Create personas. Users can define a list of personas and then assign them profile attributes such as job titles or company sizes. More interesting, they can also submit texts related to each persona. These might be job descriptions, advertising copy, blog posts, video transcripts, email messages, or anything else written in English. (Other languages will be added in the future.) The system uses natural language processing to analyze these and build a profile of what they have in common. This can later be used to determine how closely other texts match each persona. The system can also classify new contacts by persona, based on their profile attributes and associated texts such as content consumed or emails written. The assignments can be adjusted over time as new information becomes available.

Match content to individuals. CaliberMind also uses the texts associated with each contact to build a personal profile. Because the language processor can understand things like level of interest, buyer role, and stage in the purchasing process, it can identify new and generate alerts about important events. The system can also pick up references to other individuals and infer their own roles and interests.

Push results to other systems. CaliberMind draws on its individual-level profiles to push personality insights, engagement tips, and content recommendations to sales people. These can be loaded into the CRM database or displayed in a window on the CRM desktop. CRM users can also see the account-level journey reports and revenue summaries including forecasts. Marketing automation systems could get the same details but usually take more general information, such as persona codes used in segmentation. User-created rules can pick records meeting specified criteria and send them to different marketing automation campaigns.
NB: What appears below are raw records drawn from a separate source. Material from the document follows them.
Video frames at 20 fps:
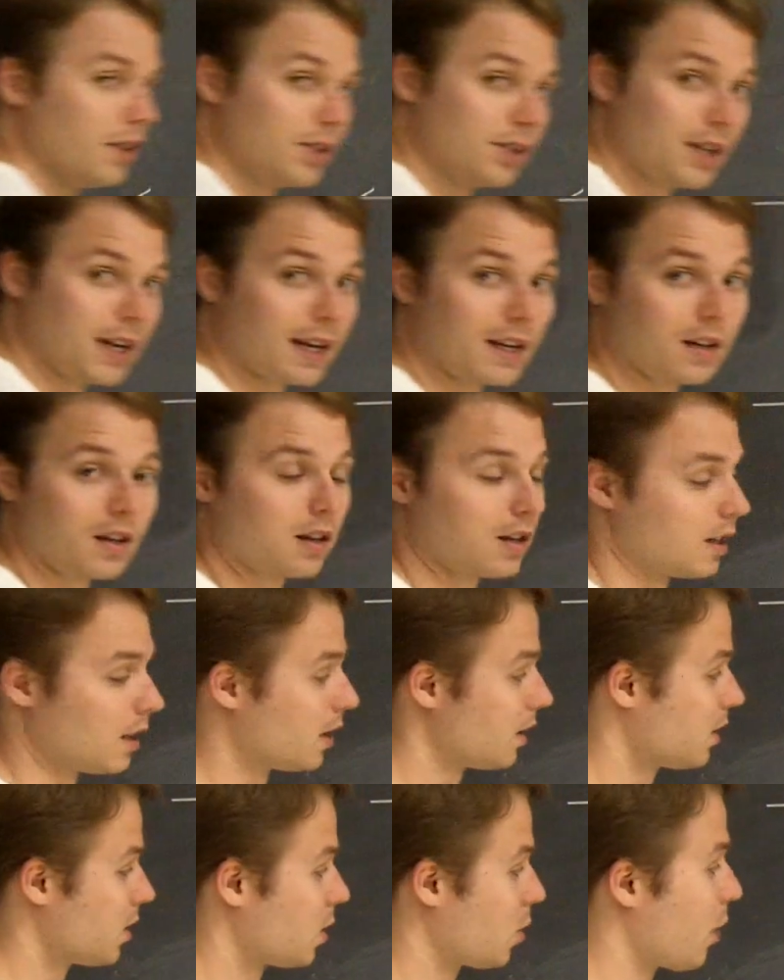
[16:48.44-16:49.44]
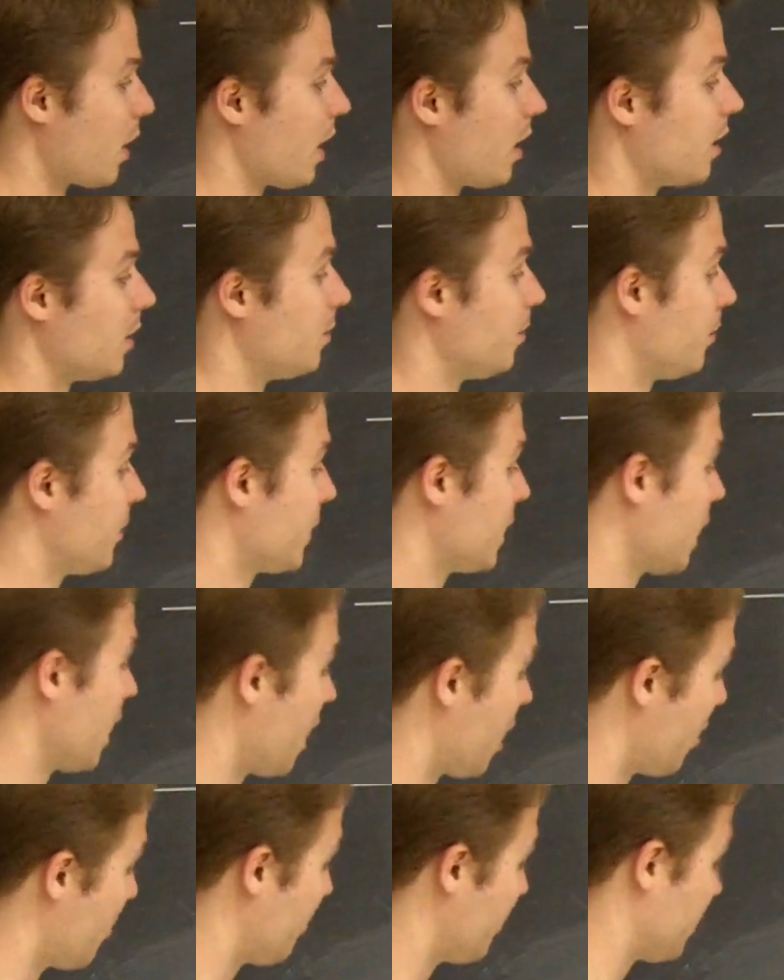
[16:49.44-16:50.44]
the second thing squared.
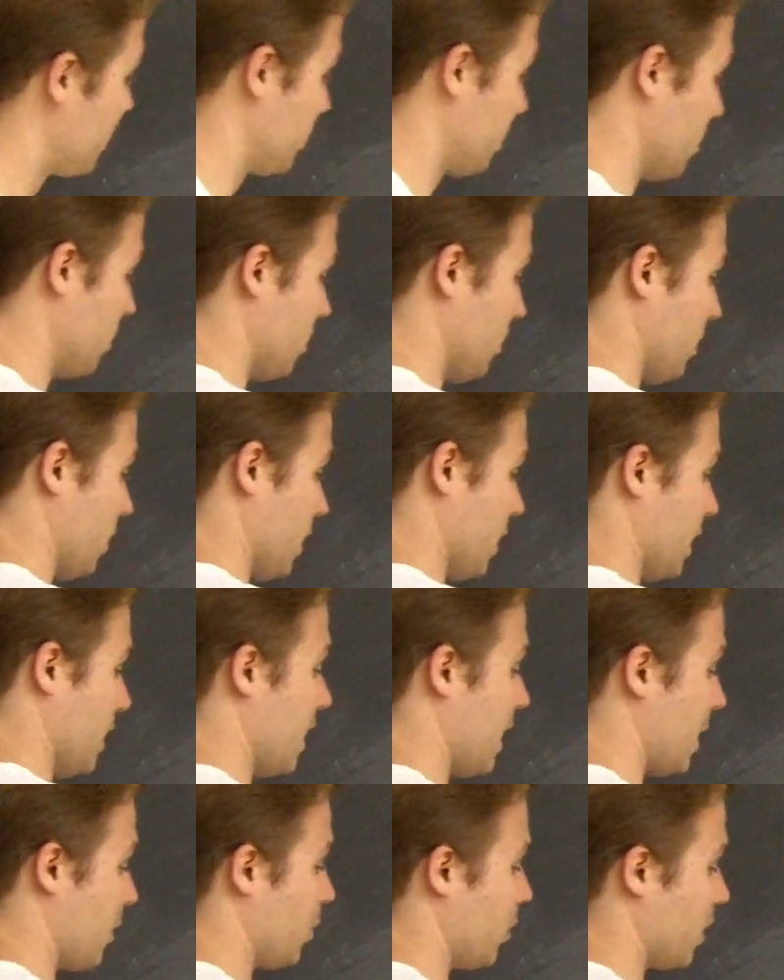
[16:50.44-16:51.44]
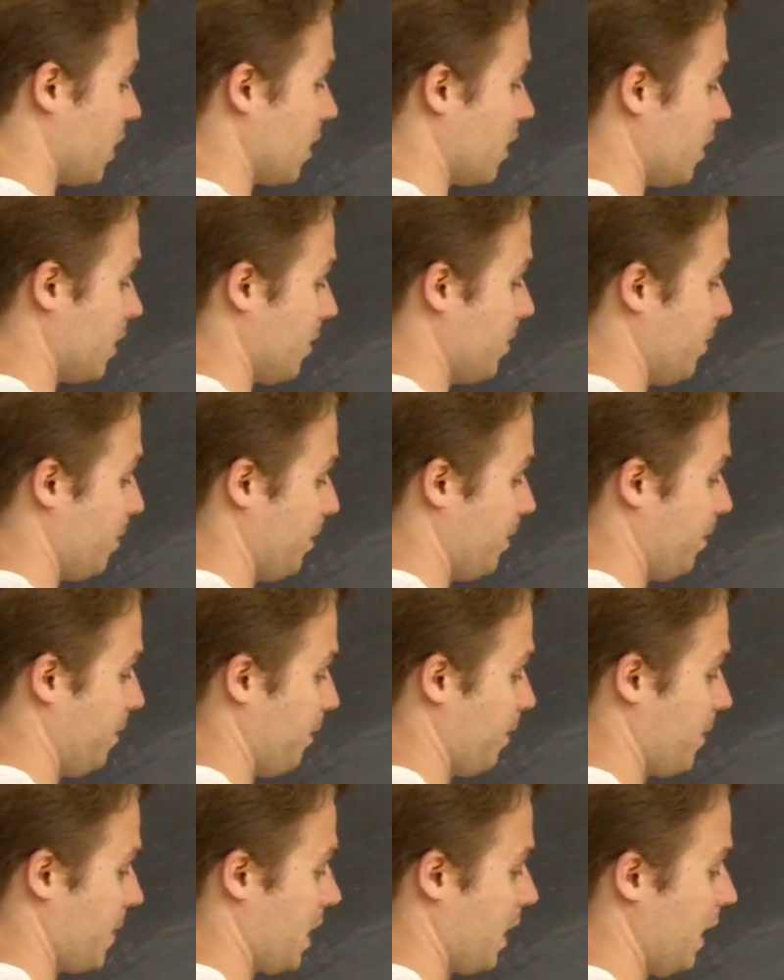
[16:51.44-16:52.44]
And then I want to
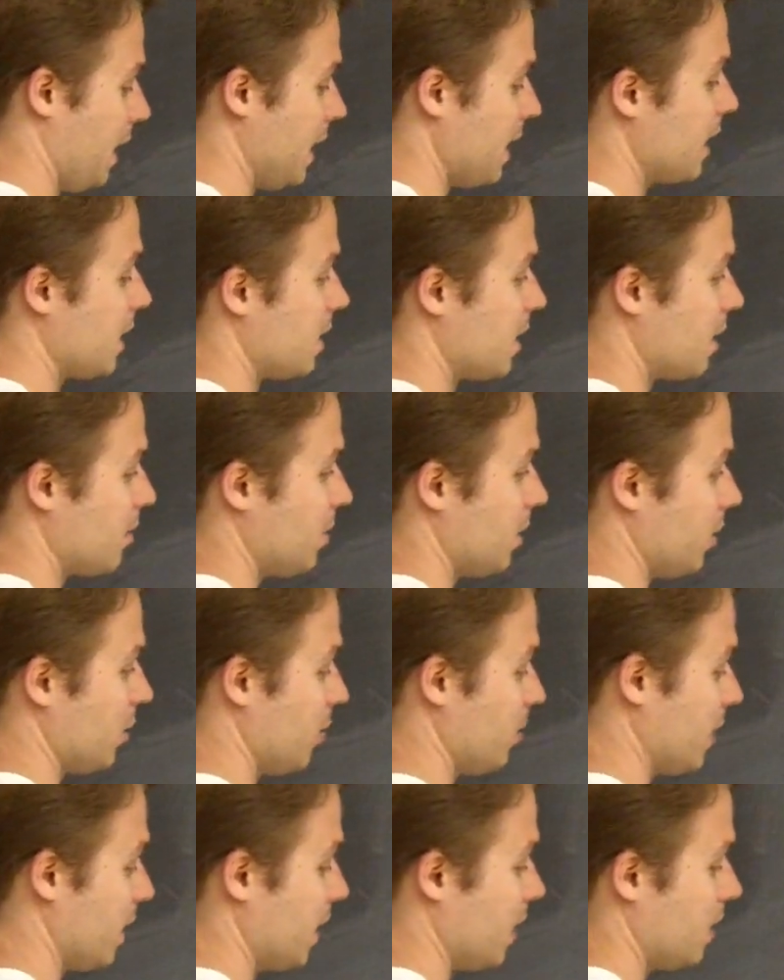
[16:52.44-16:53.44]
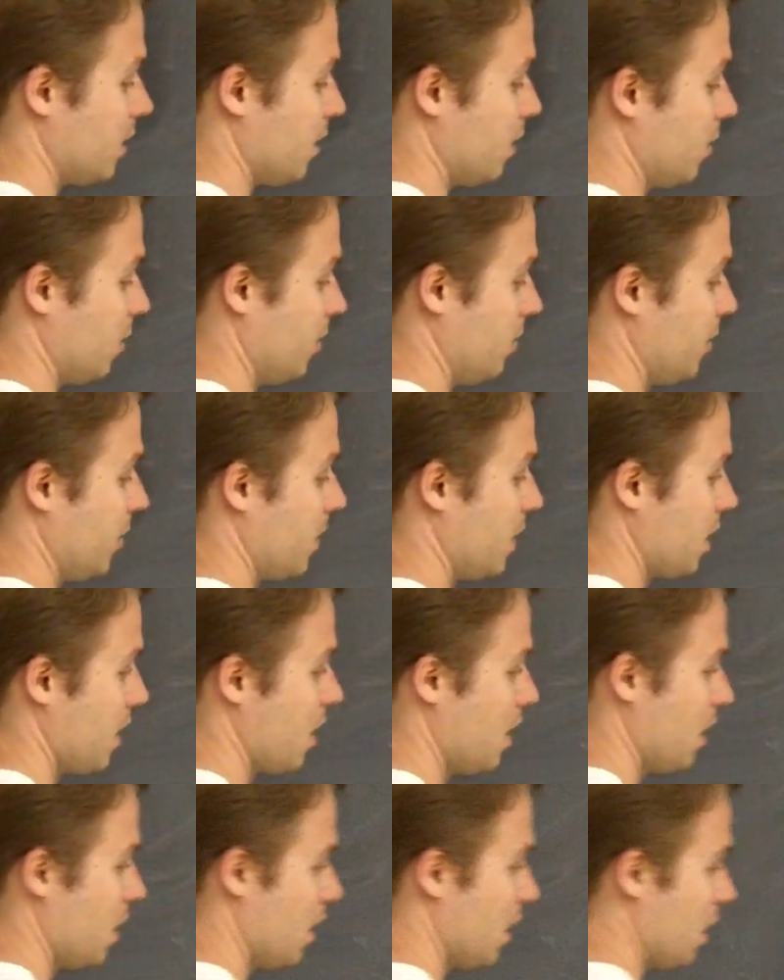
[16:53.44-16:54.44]
clean this up a little bit. So
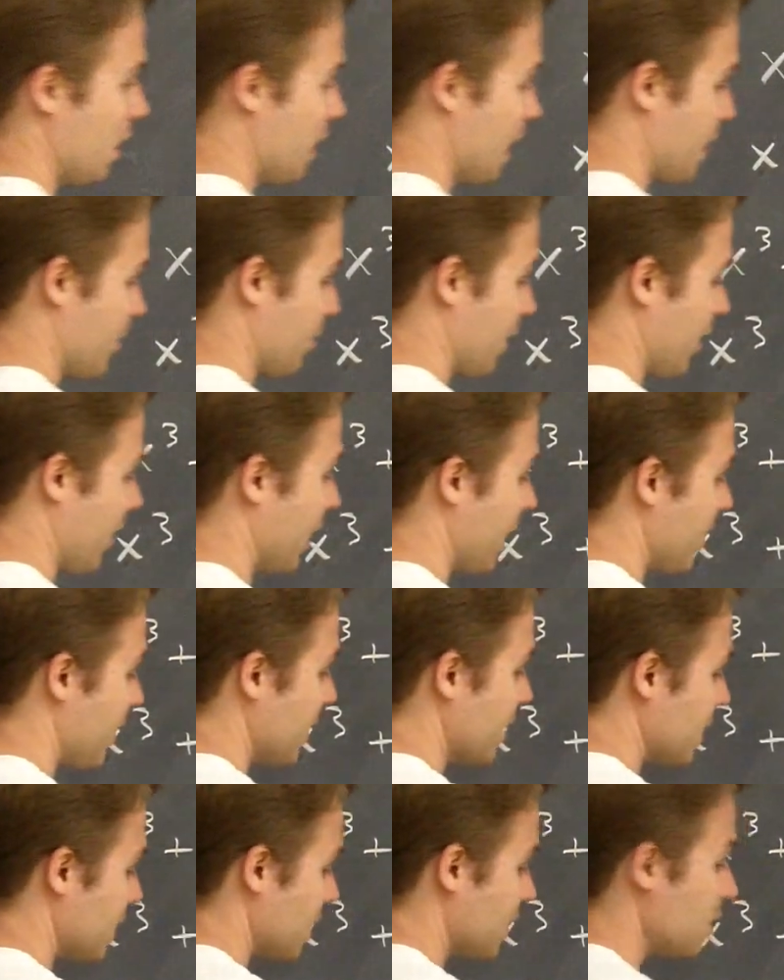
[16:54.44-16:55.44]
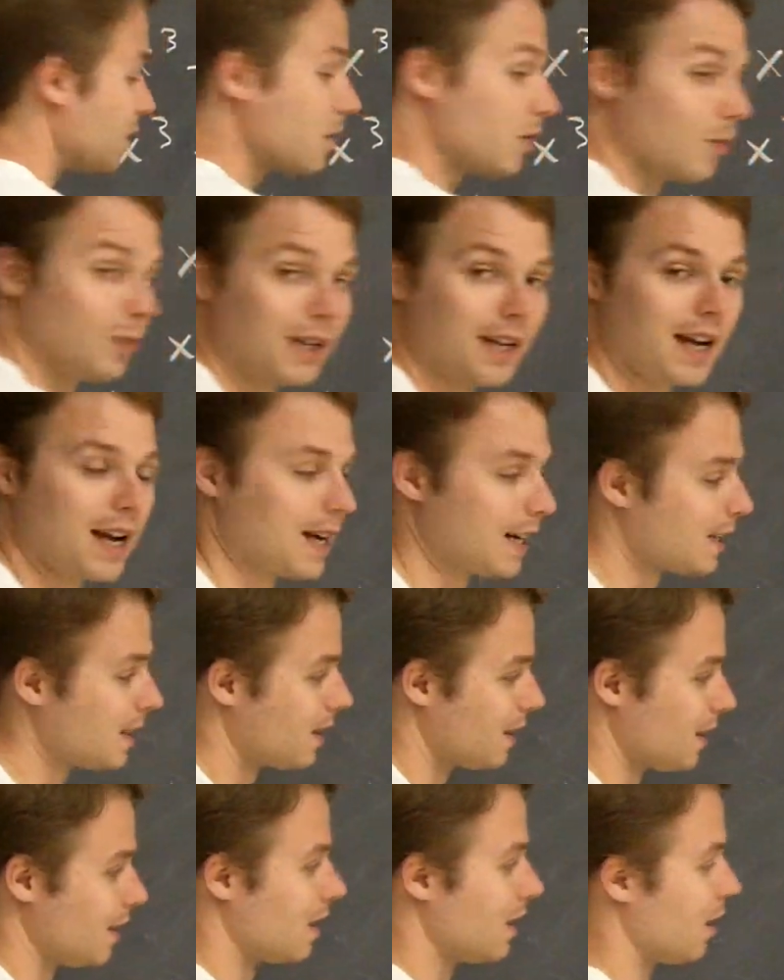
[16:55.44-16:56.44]
I probably write this as
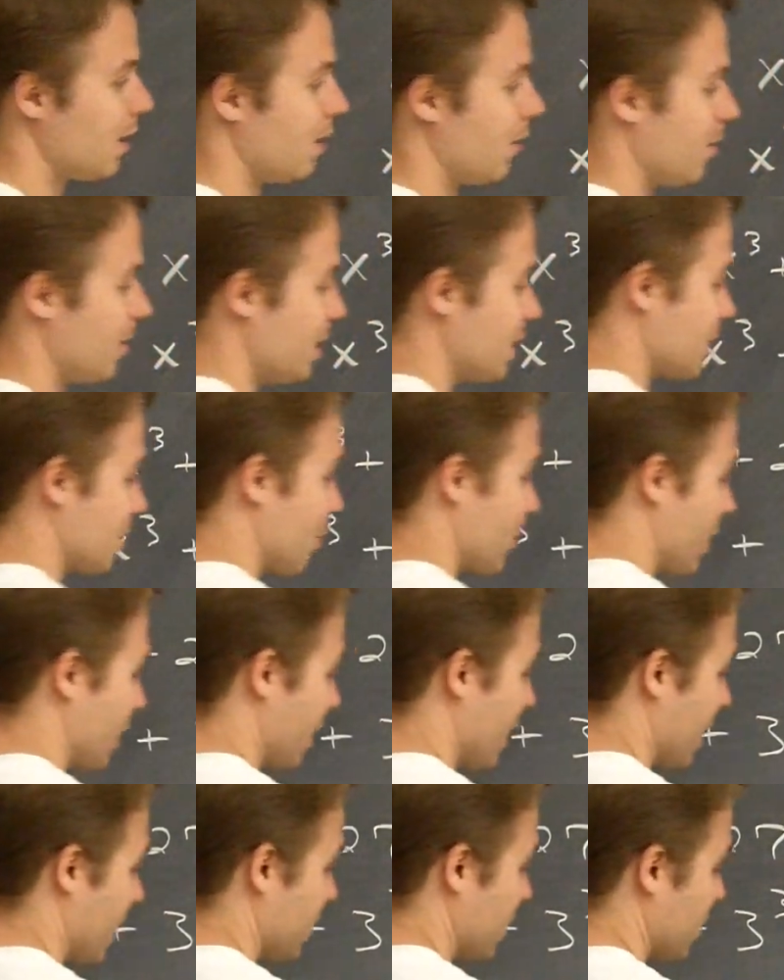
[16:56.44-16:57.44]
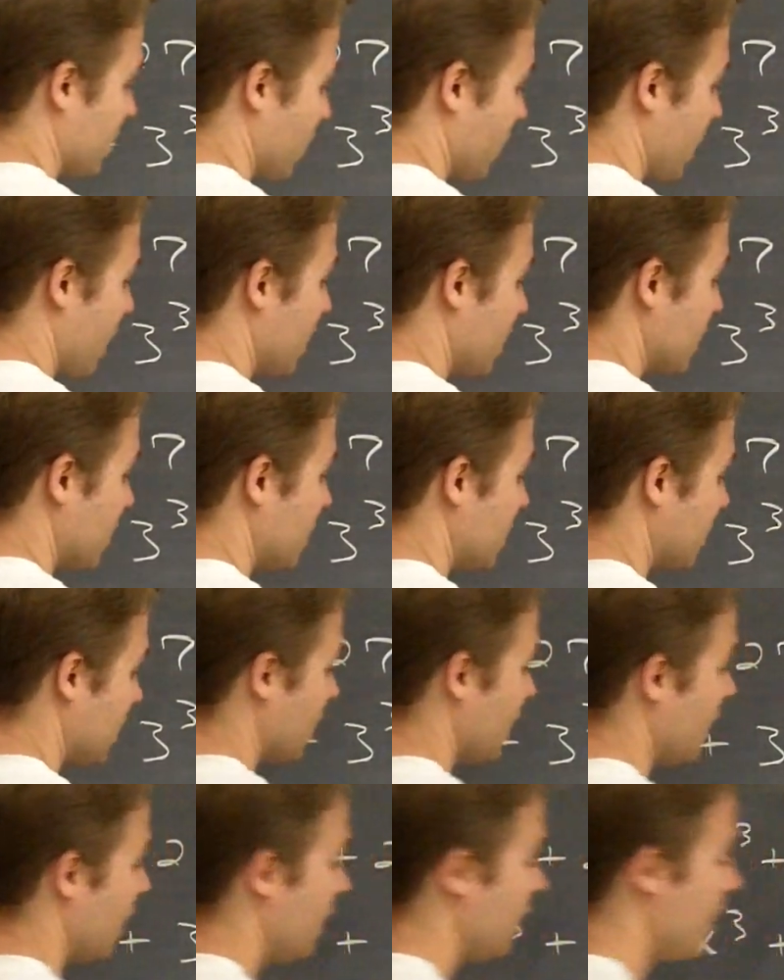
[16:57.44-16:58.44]
3x, and then 3 squared, I can just write this
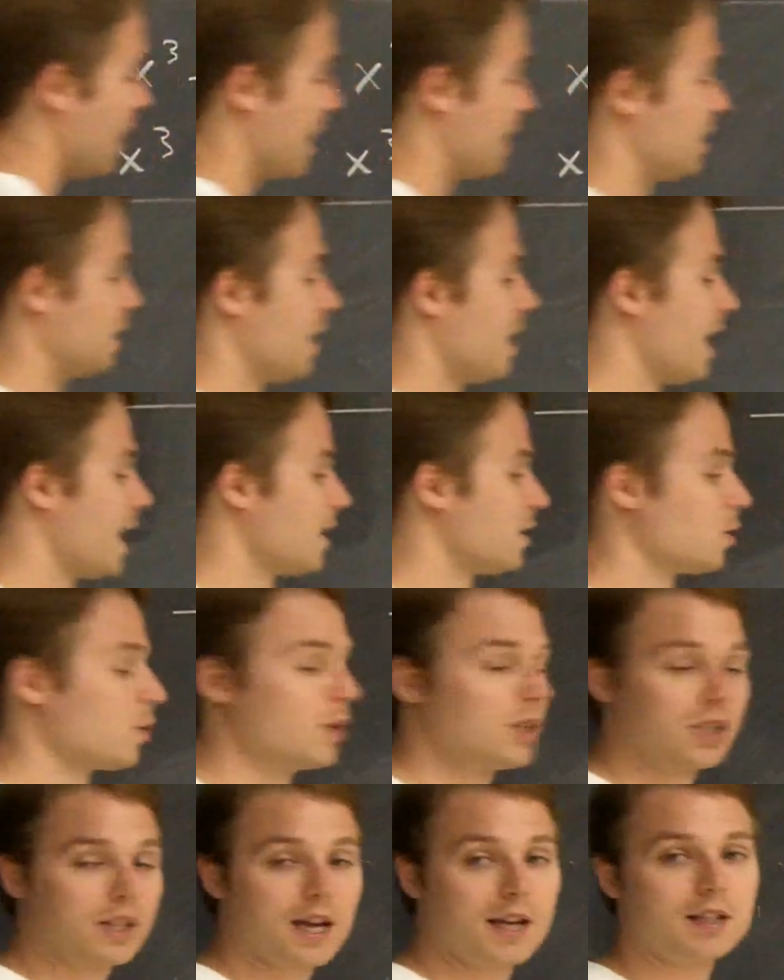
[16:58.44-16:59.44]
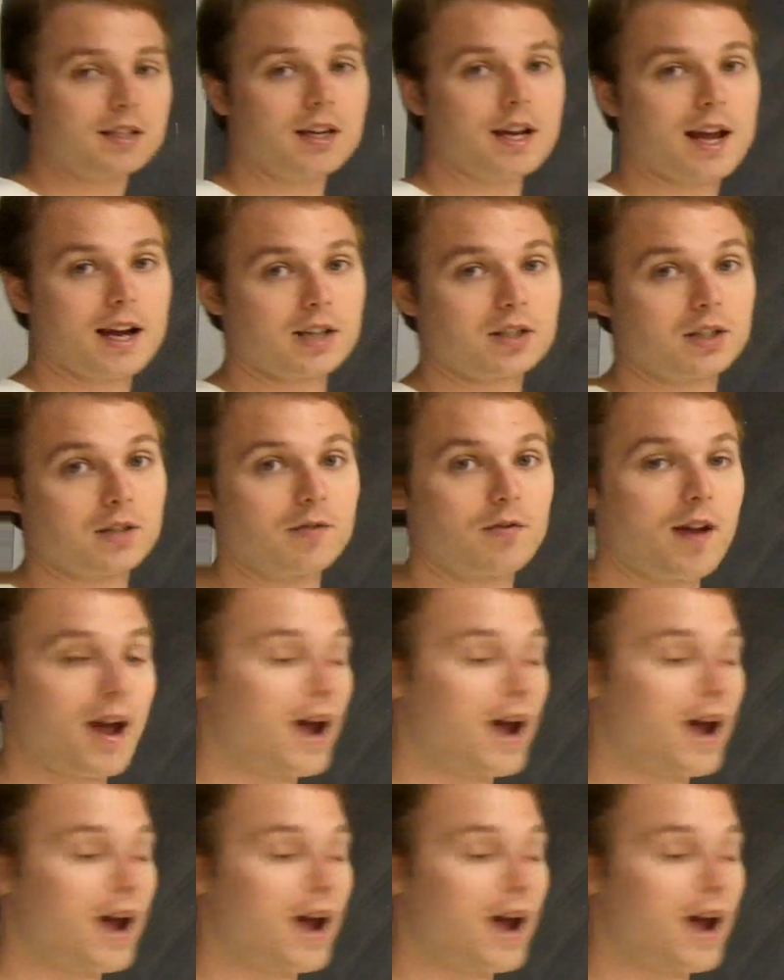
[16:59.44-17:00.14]
as 9. So in this case, it actually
A Salesforce app is pending approval on the App Exchange and Salesforce single sign-on is scheduled for later this year.

Expose detailed data. CaliberMind’s own interface lets users examine the data loaded into the system. Individual-level reports can display details down to the level of single emails or Web visits. These reports are used by marketing, enablement and sales operations teams, not sales people.

Given all these facts, how should we classify CaliberMind? Its data unification and access features clearly qualify it as a Customer Data Platform. Its reporting, natural language processing, persona building, and recommendation features make it an analytical and machine learning system although it doesn’t do predictive lead scoring in the usual sense. Content recommendations and engagement tips to sales people make it a sales enablement system, which is an uncommon combination with a CDP. CaliberMind itself calls its system an orchestration engine. Orchestration typically involves predesigned marketing campaigns, which CaliberMind doesn’t have. But it can push segments to marketing automation lists that are associated with campaigns. More important, CaliberMind recommendations can be exposed to different channels simultaneously, which is a more dynamic and precise form of orchestration than predesigned campaigns. So let’s give it that label, too.

CaliberMind was released last summer and currently has eleven clients including a mix of mid-size and enterprise B2B companies. Pricing is based on number of contacts and data sources and starts at $2,000 per month.

Republished with author's permission from original post.

1 COMMENT

  1. Thanks for the review David, and we are totally cool with no classification! Orchestration engines is an emerging category that by nature, aligns marketing and sales (and even customer success) around the buyer’s journey. Our buyers are usually demand and ops people, sometime sales enablement but sales gets to reap the benefits once installed in the CRM.